Stored data Start Marker
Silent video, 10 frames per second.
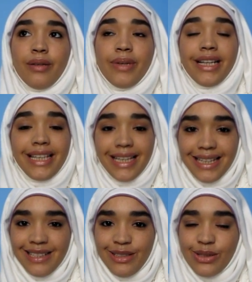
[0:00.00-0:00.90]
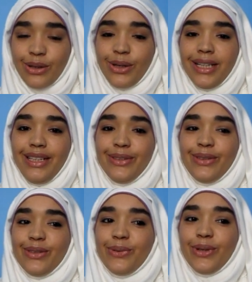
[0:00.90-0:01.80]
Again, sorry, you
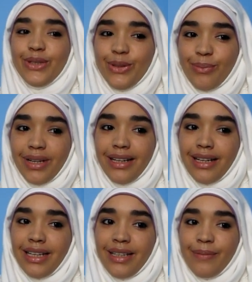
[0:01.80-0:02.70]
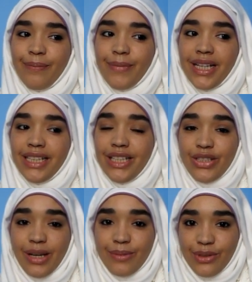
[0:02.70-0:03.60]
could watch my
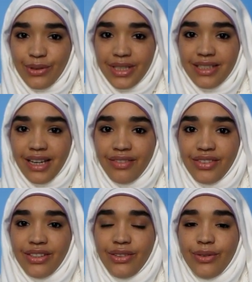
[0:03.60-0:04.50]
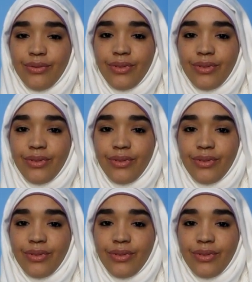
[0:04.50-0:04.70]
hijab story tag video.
Stored data End Marker
Task item: Output all of the entries verbatim, leaving out any images.

Output for this task:
Silent video, 10 frames per second.
[0:00.00-0:00.90]
[0:00.90-0:01.80]
Again, sorry, you
[0:01.80-0:02.70]
[0:02.70-0:03.60]
could watch my
[0:03.60-0:04.50]
[0:04.50-0:04.70]
hijab story tag video.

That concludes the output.